A comunidade hoje, depois do desmatamento, está um pouco assustada porque tem que buscar amparo junto aos órgãos competentes; prefeitura, governo estadual e federal.

E esse desmatamento pelo que ficamos sabendo foi realizado na calada da noite e parece que a prefeitura está envolvida e nós não sabemos em quem confiar. E se a Prefeitura que deveria estar nos protegendo está envolvida, a comunidade fica muito assustada porque as coisas estão acontecendo na calada da noite. E isso tá acontecendo bem na parte que nós consideramos que é a nossa caixa da água, água praticamente de todo Quilombo. Então é muito revoltante esta situação para todo o território.
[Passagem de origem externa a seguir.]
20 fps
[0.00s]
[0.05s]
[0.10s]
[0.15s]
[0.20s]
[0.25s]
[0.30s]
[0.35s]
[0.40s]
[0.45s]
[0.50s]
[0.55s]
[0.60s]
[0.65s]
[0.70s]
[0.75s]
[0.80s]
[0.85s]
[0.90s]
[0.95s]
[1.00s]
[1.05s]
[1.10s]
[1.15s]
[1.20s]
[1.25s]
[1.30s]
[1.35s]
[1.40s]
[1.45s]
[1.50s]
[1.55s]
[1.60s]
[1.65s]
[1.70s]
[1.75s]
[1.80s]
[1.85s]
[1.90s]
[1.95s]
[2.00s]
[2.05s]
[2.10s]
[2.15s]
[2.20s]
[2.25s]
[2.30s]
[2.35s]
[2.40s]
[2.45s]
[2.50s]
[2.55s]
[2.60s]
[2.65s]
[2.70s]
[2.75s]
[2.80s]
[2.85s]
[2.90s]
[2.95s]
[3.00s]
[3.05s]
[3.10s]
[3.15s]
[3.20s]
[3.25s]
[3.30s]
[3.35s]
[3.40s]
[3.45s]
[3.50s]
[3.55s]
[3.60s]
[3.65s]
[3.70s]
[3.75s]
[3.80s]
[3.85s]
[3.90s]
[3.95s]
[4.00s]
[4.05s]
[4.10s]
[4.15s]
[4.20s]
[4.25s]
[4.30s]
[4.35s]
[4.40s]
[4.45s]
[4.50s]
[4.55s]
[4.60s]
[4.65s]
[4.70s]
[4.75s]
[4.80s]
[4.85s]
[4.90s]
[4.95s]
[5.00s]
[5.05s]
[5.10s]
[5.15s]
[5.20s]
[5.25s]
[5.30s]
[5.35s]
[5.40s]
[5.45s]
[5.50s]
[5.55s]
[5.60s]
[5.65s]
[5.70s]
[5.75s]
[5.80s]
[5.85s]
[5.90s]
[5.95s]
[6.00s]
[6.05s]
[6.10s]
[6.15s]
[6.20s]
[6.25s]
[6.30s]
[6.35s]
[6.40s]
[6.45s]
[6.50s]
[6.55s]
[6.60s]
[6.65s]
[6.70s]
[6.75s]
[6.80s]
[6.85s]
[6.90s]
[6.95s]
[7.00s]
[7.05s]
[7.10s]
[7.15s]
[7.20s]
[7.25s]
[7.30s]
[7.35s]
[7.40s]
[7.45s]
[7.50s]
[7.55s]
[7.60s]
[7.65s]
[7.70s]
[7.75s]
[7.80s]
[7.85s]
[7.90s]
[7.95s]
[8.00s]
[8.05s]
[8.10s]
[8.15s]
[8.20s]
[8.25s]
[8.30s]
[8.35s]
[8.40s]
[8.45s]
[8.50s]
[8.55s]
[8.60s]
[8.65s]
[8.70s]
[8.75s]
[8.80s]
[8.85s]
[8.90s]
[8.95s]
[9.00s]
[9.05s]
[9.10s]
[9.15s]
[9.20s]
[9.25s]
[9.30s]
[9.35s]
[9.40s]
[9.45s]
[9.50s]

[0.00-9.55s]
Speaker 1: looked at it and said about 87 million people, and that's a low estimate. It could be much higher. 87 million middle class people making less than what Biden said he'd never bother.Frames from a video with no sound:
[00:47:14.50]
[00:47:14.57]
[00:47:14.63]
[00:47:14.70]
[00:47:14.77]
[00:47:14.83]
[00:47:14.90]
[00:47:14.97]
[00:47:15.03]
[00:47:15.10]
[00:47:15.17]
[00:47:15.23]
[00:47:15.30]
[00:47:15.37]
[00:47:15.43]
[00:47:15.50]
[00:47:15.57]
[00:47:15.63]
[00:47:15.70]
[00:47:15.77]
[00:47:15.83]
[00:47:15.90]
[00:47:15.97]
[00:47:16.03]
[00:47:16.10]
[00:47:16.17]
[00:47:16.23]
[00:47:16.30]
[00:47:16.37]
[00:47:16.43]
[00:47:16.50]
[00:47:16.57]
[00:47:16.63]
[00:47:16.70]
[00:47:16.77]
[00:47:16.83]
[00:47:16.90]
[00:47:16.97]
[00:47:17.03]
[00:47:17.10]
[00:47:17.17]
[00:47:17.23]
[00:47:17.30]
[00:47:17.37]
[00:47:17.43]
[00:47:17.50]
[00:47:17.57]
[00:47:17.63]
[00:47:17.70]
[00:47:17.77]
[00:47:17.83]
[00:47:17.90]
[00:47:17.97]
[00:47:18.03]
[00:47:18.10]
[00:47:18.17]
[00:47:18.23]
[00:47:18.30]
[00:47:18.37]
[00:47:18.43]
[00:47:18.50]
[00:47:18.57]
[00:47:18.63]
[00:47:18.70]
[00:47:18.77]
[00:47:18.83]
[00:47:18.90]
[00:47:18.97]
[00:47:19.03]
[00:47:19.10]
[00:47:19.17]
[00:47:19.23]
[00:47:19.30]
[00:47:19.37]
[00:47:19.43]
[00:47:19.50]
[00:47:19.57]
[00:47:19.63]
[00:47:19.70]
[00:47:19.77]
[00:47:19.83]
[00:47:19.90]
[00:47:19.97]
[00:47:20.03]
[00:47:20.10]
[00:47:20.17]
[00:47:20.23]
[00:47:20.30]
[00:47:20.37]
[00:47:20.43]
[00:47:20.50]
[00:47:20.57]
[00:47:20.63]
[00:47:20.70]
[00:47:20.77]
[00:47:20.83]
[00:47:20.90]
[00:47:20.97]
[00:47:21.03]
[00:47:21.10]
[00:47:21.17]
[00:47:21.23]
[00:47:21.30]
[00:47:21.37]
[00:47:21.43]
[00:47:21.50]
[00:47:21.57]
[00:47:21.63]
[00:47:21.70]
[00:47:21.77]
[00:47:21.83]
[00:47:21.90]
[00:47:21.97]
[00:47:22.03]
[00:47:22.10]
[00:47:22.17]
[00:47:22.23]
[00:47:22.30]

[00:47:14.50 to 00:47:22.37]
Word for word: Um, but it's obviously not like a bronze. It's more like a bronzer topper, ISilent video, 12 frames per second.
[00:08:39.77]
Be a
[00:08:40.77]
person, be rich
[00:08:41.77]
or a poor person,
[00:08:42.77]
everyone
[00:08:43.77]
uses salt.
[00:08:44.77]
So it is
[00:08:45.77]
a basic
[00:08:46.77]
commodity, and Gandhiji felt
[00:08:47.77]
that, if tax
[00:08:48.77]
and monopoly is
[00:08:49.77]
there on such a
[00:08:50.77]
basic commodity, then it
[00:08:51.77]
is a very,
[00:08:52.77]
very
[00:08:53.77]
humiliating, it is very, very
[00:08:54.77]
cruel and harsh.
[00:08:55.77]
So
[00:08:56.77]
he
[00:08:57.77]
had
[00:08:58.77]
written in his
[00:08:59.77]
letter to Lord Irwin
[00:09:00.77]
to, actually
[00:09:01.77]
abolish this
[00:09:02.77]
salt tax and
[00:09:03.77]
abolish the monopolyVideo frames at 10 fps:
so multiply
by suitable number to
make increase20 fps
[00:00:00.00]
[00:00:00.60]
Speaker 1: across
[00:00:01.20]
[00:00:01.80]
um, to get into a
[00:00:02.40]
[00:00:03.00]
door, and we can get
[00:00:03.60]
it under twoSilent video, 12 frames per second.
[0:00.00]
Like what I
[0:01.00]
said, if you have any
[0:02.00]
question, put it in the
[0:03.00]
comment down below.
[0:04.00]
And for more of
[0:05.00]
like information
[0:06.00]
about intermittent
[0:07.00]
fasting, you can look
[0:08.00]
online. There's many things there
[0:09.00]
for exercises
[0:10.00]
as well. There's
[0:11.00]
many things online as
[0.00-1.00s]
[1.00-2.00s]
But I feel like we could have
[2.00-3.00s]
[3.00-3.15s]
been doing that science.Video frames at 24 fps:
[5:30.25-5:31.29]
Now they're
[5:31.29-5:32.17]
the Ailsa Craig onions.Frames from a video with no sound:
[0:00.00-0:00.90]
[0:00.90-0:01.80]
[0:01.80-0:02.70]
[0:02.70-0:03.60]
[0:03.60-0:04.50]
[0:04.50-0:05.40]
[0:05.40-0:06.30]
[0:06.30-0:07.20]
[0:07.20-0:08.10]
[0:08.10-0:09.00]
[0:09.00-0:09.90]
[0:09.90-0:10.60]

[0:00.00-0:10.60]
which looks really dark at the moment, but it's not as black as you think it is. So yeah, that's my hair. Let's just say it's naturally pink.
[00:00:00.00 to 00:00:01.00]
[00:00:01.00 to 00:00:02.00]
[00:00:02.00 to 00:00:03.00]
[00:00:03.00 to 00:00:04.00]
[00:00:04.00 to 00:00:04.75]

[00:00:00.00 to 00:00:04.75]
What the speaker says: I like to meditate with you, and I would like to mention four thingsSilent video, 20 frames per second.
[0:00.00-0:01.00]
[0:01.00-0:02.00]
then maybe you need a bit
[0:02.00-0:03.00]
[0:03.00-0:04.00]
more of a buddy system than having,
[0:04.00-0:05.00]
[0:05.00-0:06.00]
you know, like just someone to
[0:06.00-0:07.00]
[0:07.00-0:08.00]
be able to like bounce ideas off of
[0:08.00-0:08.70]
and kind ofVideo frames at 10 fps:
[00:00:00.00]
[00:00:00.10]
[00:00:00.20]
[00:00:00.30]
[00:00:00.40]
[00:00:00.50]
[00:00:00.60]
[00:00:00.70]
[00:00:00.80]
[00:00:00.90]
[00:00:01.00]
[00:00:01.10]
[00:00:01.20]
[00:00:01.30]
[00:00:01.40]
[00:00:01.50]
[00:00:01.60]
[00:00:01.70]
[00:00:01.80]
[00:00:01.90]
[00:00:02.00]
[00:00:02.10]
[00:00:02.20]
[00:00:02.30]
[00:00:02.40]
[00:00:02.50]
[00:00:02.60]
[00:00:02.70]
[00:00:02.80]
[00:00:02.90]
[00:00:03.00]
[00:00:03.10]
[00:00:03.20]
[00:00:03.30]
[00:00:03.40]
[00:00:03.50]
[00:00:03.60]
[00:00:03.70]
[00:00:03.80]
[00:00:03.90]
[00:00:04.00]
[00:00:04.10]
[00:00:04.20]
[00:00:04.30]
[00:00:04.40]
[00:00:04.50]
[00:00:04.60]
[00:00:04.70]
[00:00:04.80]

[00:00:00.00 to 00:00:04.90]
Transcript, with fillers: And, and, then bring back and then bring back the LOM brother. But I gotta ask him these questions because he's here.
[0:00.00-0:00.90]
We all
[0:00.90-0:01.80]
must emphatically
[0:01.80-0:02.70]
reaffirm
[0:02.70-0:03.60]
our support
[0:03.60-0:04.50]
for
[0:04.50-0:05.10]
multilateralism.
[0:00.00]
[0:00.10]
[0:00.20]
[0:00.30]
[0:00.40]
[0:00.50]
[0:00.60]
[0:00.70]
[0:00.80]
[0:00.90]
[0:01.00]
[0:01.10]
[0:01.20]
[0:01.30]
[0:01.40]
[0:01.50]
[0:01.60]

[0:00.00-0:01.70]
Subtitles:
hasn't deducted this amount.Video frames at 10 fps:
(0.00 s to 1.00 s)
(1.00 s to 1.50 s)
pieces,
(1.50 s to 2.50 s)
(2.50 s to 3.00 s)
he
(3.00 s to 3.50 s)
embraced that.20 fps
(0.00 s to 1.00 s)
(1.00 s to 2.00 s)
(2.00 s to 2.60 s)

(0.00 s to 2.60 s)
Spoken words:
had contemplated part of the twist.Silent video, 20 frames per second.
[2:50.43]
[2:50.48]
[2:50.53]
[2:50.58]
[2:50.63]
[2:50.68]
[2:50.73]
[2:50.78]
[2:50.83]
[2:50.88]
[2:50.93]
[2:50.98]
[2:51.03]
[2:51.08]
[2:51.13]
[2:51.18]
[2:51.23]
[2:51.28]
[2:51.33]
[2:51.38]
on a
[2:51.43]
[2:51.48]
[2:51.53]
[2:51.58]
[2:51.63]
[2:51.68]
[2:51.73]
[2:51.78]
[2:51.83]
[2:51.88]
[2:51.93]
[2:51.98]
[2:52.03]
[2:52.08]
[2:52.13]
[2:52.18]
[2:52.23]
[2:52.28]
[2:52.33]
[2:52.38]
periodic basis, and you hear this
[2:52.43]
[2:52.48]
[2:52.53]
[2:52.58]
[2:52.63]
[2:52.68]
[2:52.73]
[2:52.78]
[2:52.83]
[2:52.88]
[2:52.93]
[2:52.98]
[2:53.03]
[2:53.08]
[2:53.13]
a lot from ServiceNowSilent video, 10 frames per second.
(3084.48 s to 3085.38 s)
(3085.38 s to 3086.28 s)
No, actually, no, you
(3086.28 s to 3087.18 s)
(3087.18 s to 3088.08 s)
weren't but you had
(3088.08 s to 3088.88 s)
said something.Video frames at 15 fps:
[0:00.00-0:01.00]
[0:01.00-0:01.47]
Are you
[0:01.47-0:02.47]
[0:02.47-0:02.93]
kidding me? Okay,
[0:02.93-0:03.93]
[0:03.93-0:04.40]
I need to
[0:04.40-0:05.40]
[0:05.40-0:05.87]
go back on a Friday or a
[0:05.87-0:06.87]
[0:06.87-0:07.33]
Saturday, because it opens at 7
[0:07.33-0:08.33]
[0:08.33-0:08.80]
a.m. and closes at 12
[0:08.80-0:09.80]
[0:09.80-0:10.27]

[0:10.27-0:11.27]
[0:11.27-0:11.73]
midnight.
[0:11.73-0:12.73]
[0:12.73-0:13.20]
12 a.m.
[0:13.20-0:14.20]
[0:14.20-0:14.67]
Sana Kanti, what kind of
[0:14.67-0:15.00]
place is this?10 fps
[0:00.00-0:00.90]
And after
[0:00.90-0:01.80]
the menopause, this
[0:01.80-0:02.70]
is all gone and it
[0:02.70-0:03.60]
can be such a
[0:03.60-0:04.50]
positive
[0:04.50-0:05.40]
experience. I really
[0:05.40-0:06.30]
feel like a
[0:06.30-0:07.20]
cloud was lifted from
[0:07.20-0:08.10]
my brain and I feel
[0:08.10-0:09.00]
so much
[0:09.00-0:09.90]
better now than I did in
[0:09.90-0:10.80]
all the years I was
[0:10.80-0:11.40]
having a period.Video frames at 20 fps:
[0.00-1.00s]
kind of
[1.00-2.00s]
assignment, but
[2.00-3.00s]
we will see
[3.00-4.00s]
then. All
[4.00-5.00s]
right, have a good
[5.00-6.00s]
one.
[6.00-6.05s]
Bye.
2. Quais são as demandas da Comunidade em relação ao território em relação aos governos federal, estadual e municipal?

A nossa demanda para os governos tanto federal, estadual e municipal é a concretização da regularização fundiária. É o que mais nos priva e nos incomoda. Isso tem mais de trinta anos, essa demanda, essa busca, esta luta…
e não concretizou tudo, mas nós almejamos esta finalização. E queremos políticas públicas …
O município é taxado como pobre, mas é pobre de políticas públicas: abastecimento de água para as famílias…as pessoas vão longe para buscar água no rio.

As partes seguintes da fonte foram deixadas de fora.